### PROVIDED DATA ###

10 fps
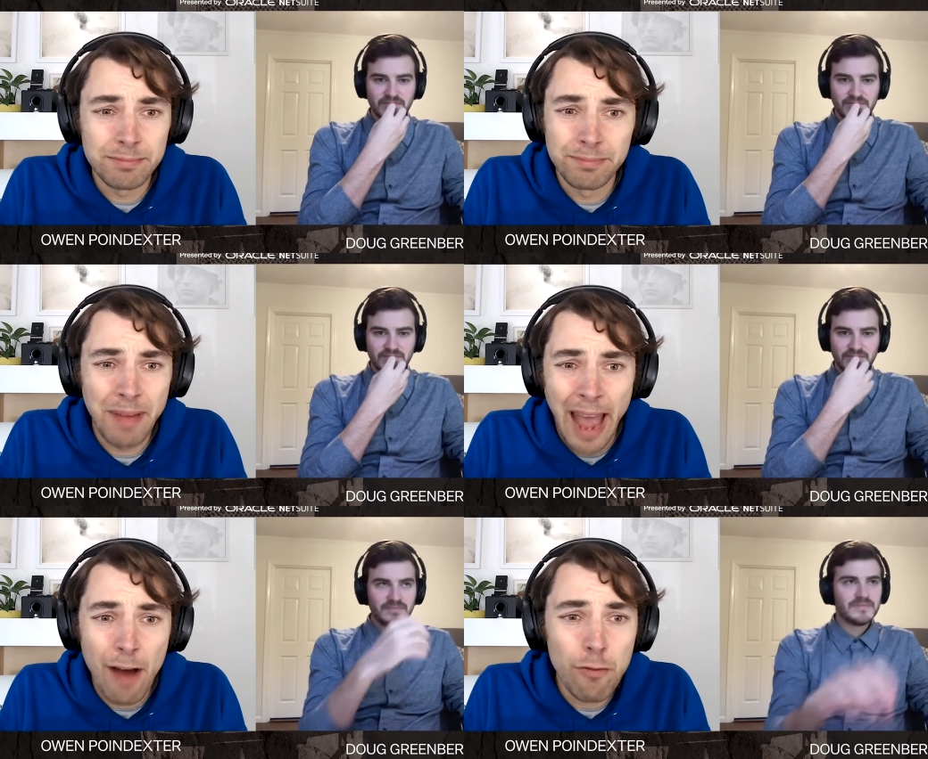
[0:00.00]

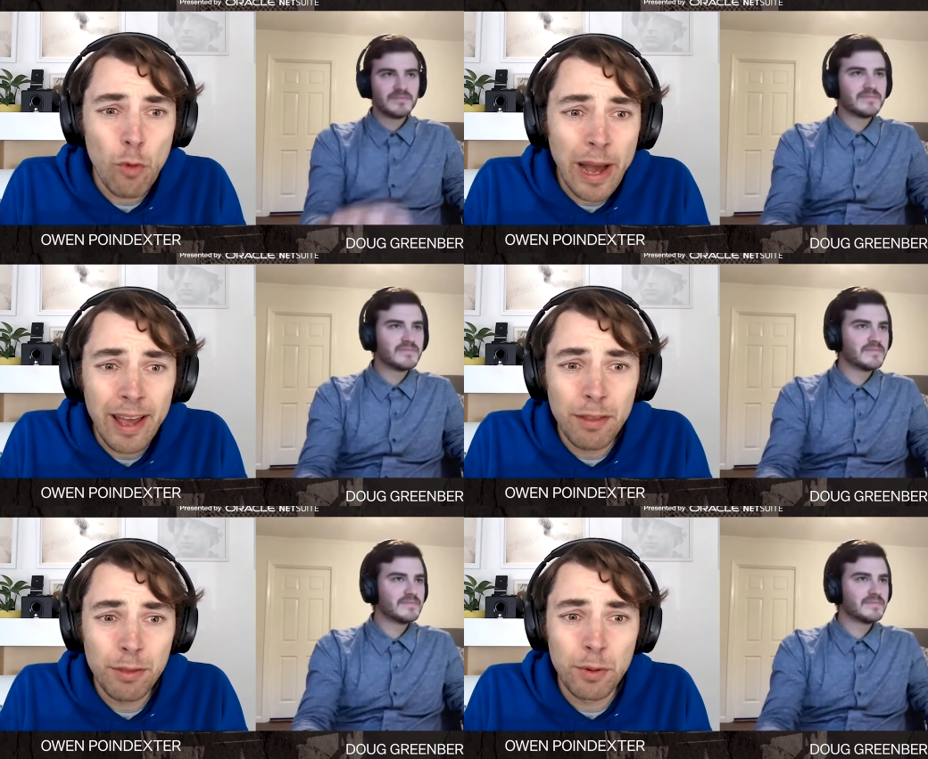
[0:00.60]

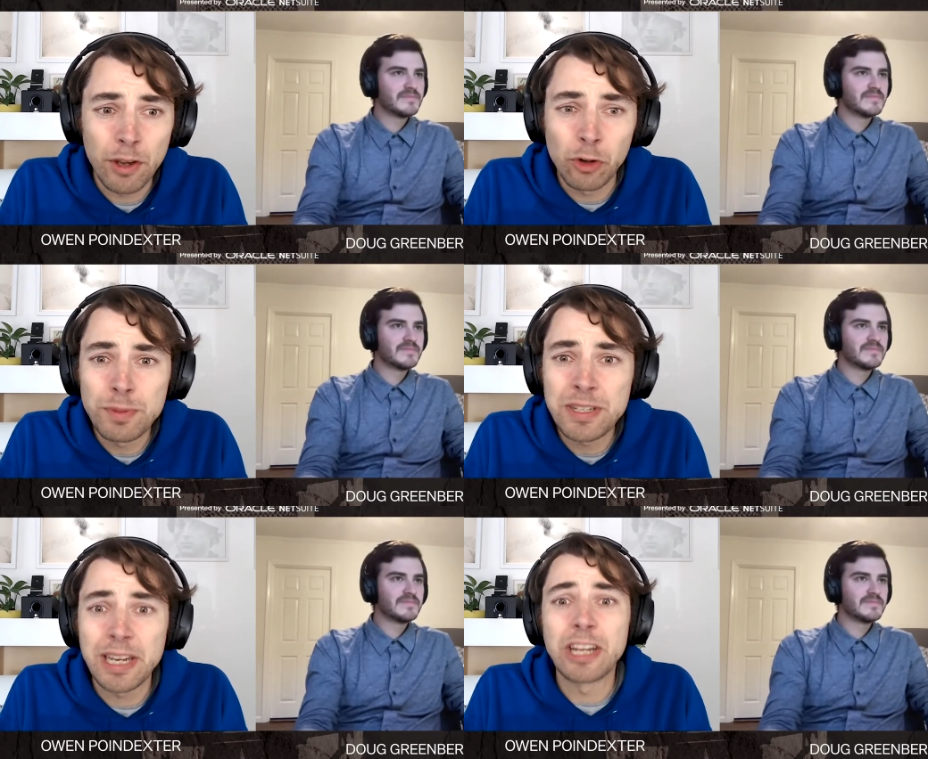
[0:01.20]
Speaker 1: halfway through the group
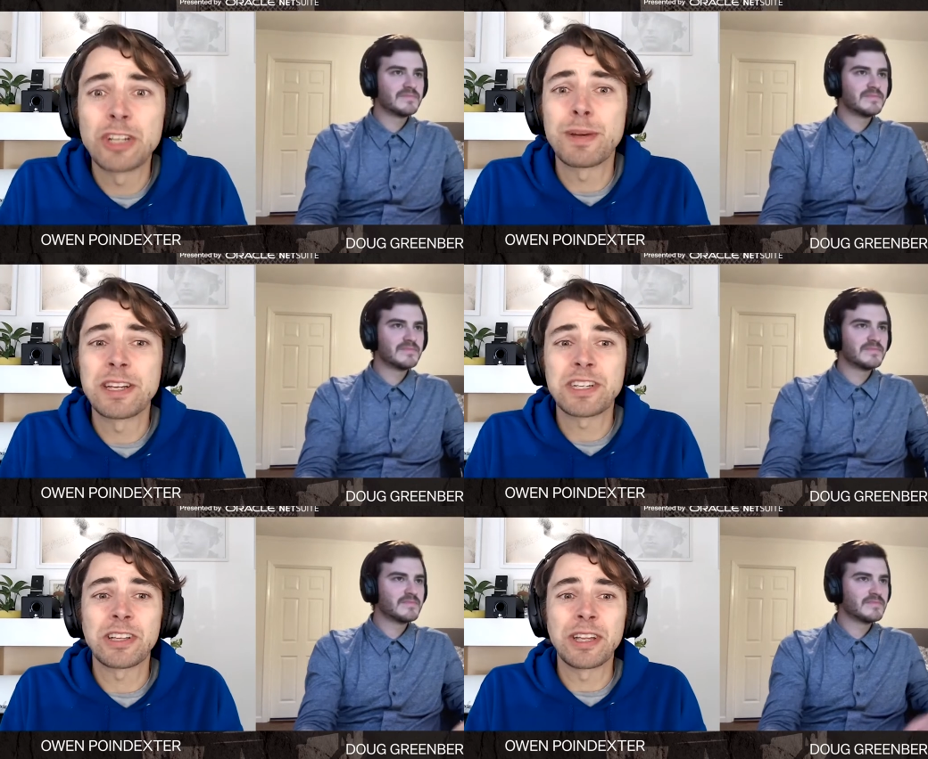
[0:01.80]
stage
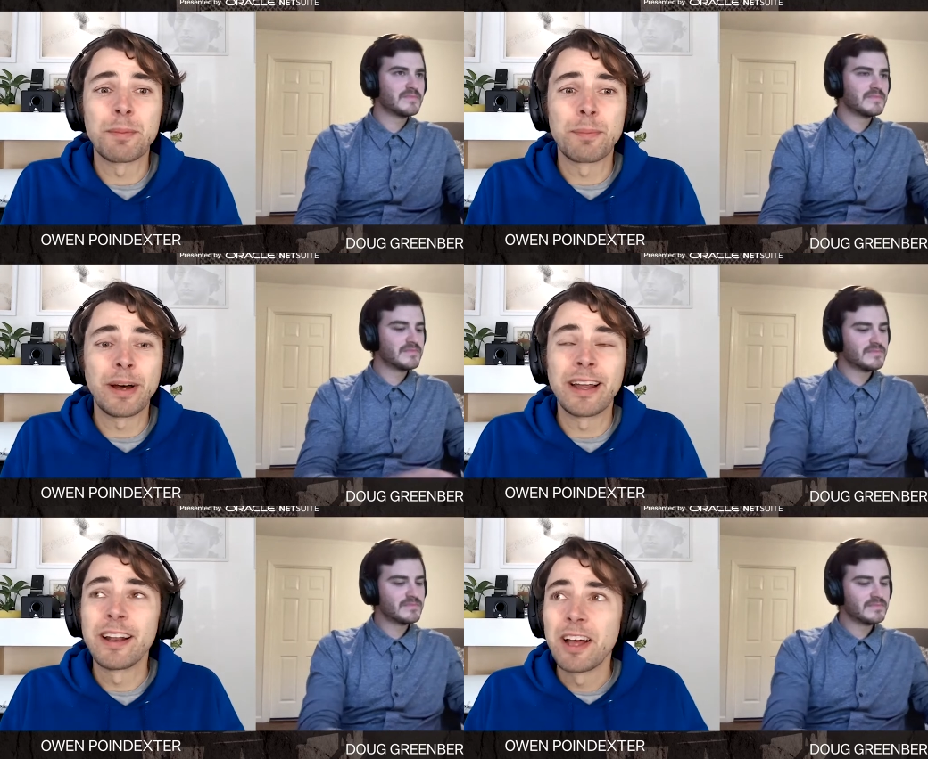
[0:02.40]
basically,
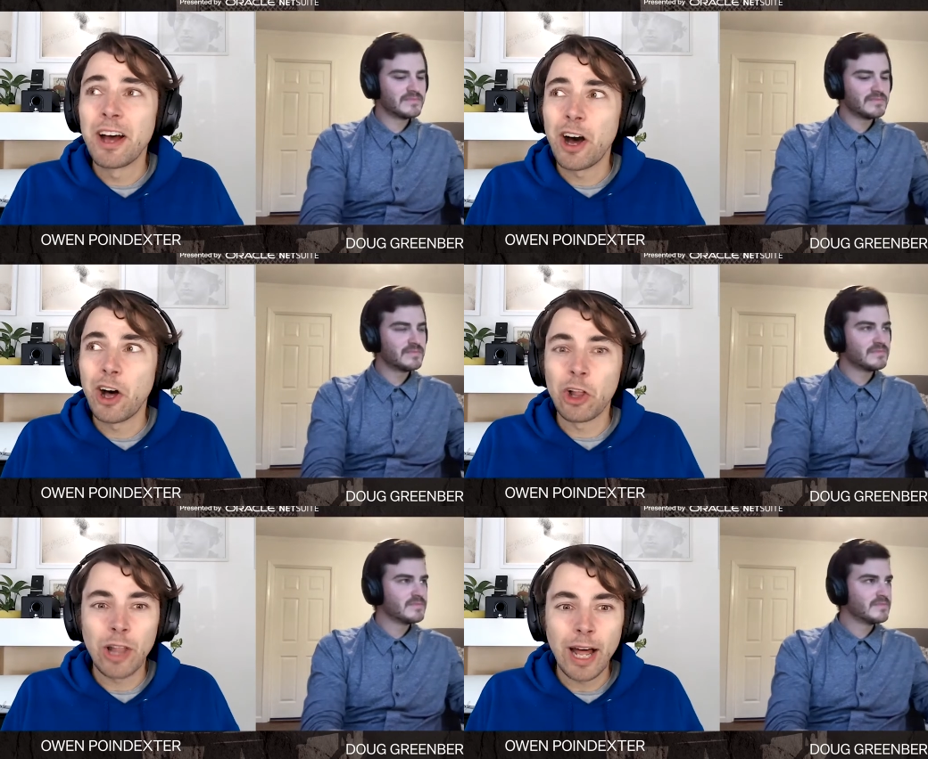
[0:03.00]
but
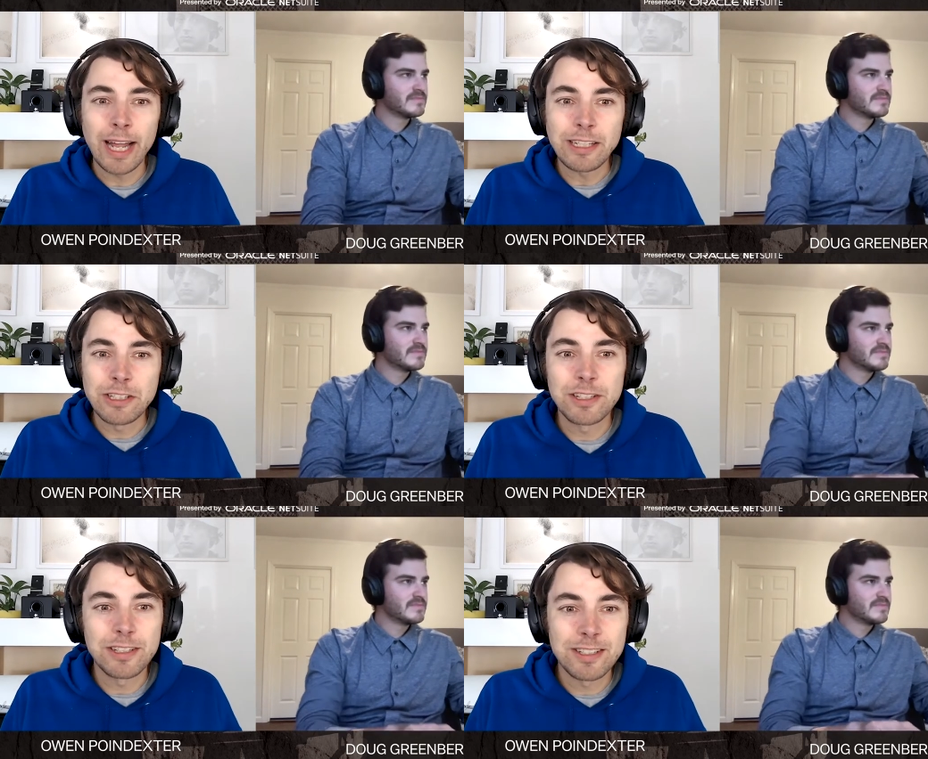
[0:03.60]
a lot
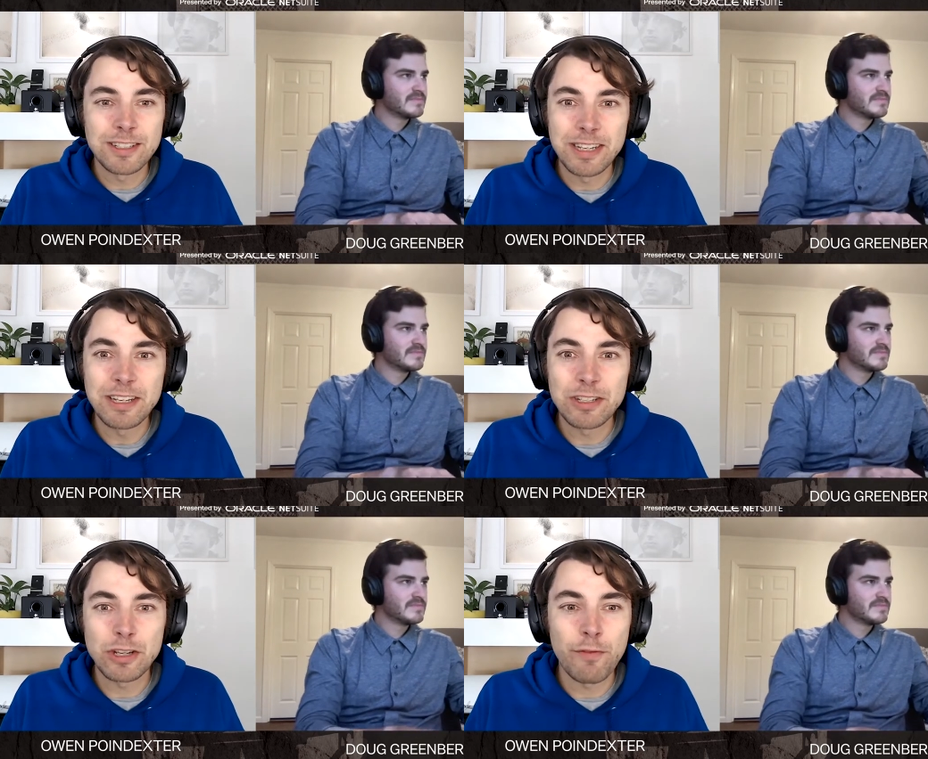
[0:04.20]
to see
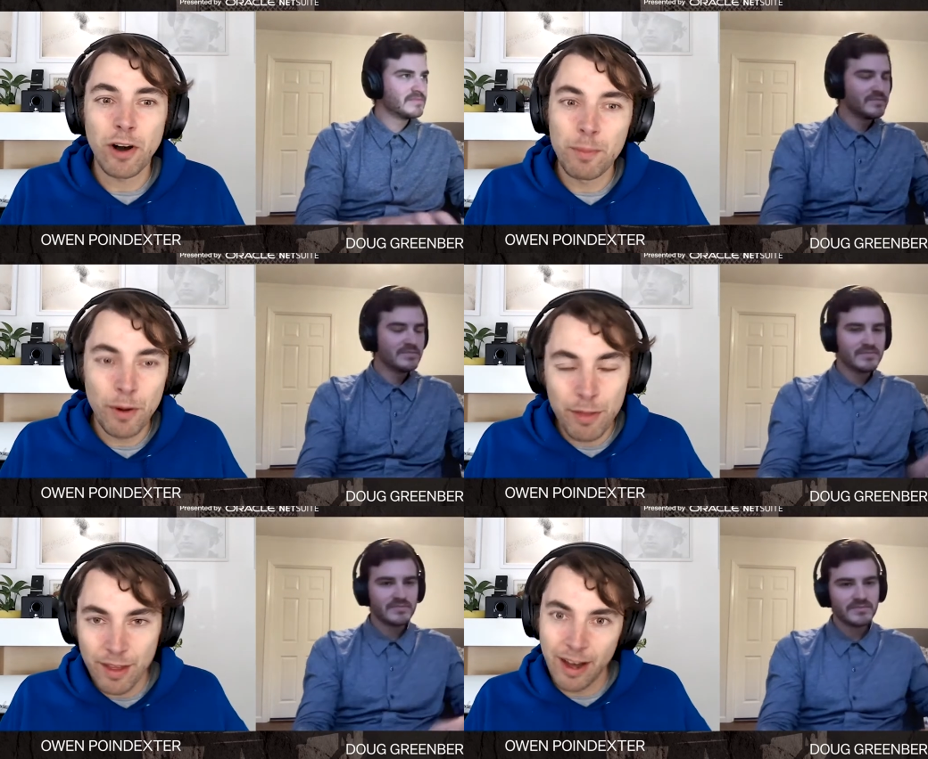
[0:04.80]
so far,
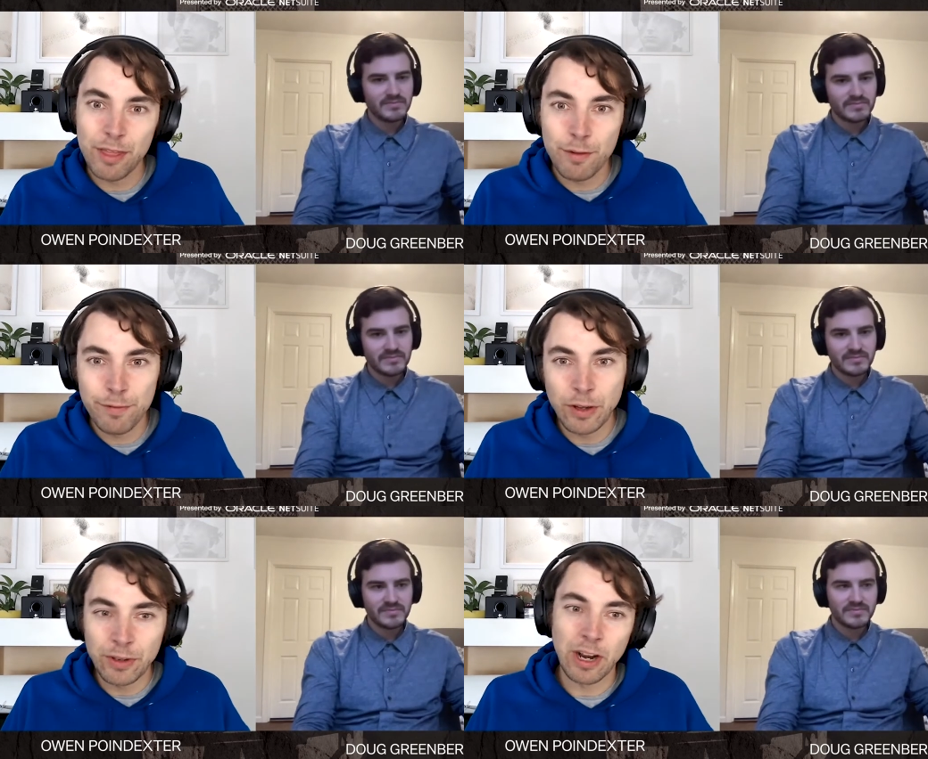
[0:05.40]
both on the
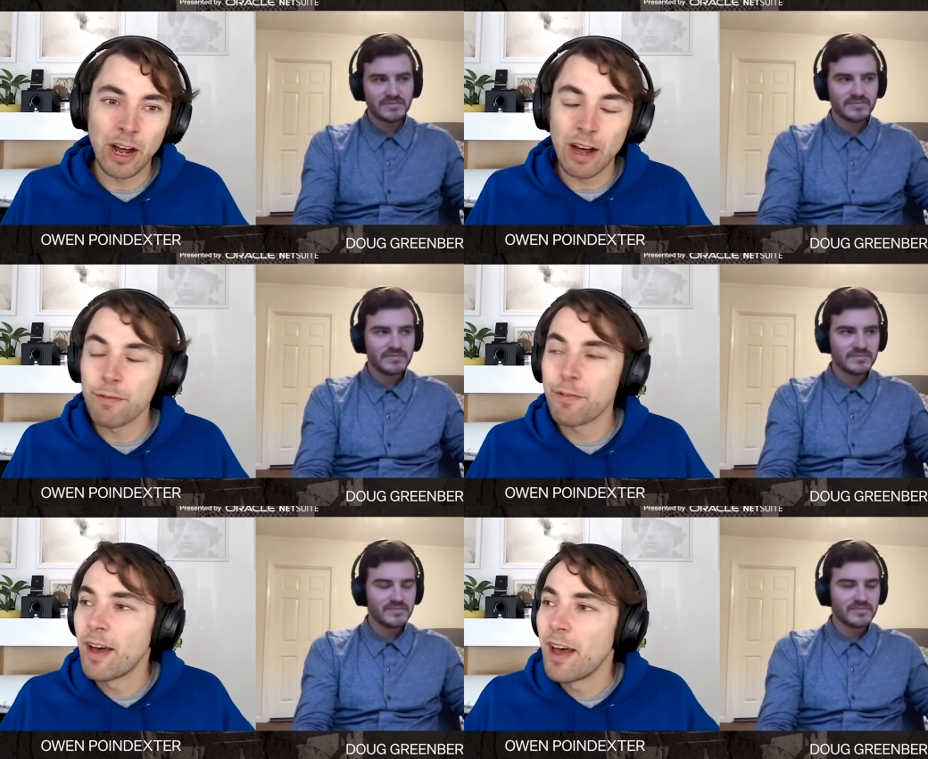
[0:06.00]
field and
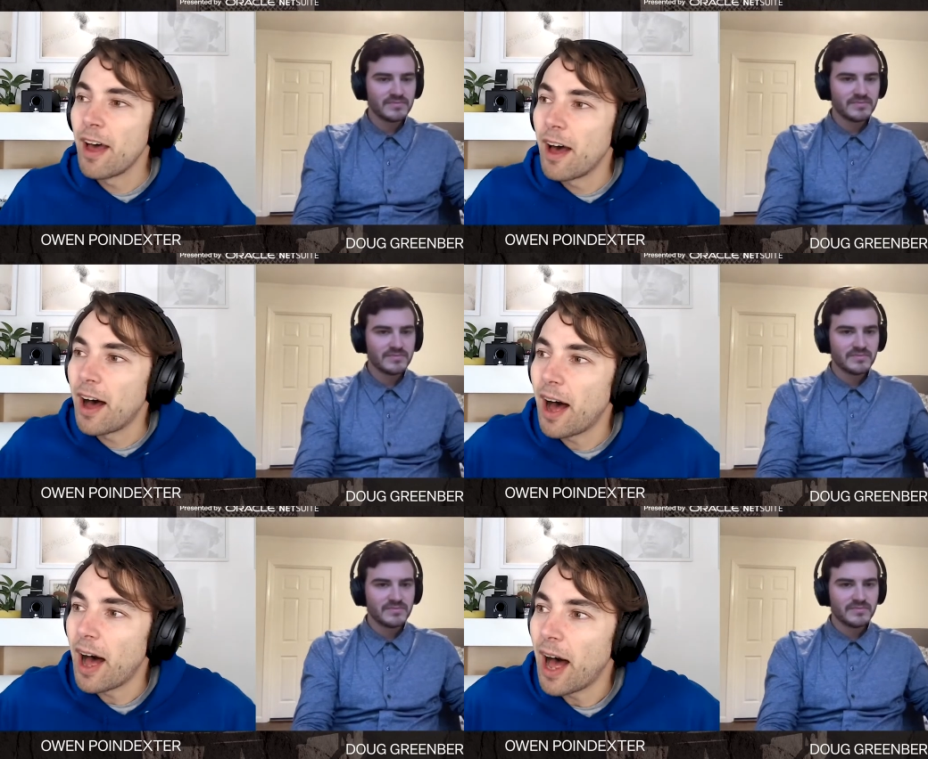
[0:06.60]
off.
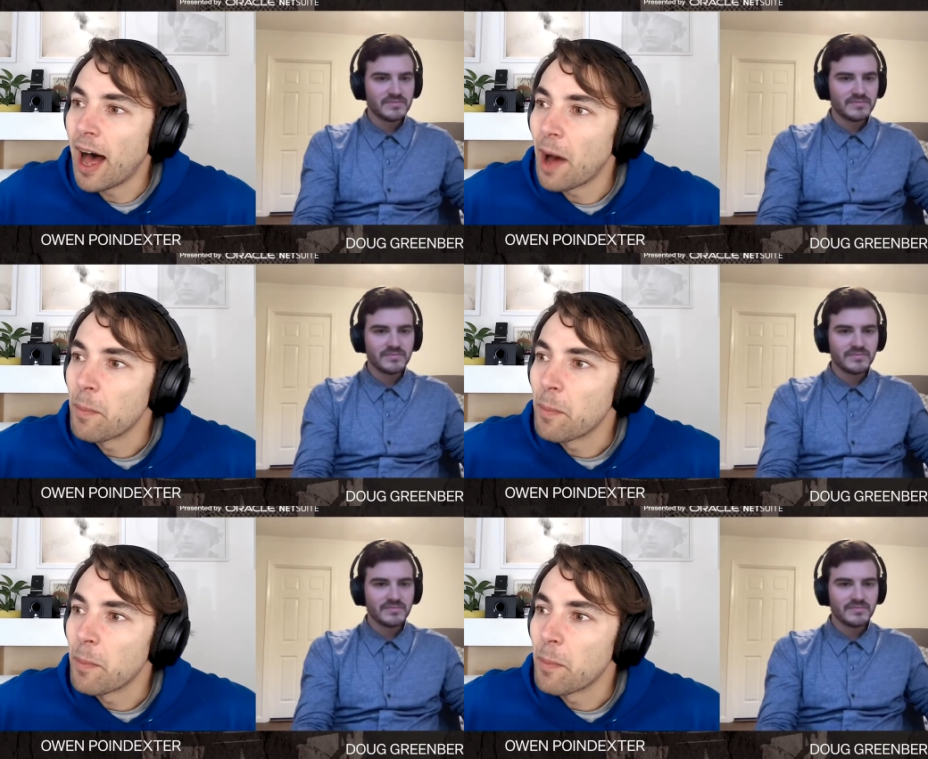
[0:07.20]
Um,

###

ABOUT THIS TASK — When repeating the listing, keep each line exact and exclude the pictures.

RESULT OF THE TASK —
10 fps
[0:00.00]

[0:00.60]

[0:01.20]
Speaker 1: halfway through the group
[0:01.80]
stage
[0:02.40]
basically,
[0:03.00]
but
[0:03.60]
a lot
[0:04.20]
to see
[0:04.80]
so far,
[0:05.40]
both on the
[0:06.00]
field and
[0:06.60]
off.
[0:07.20]
Um,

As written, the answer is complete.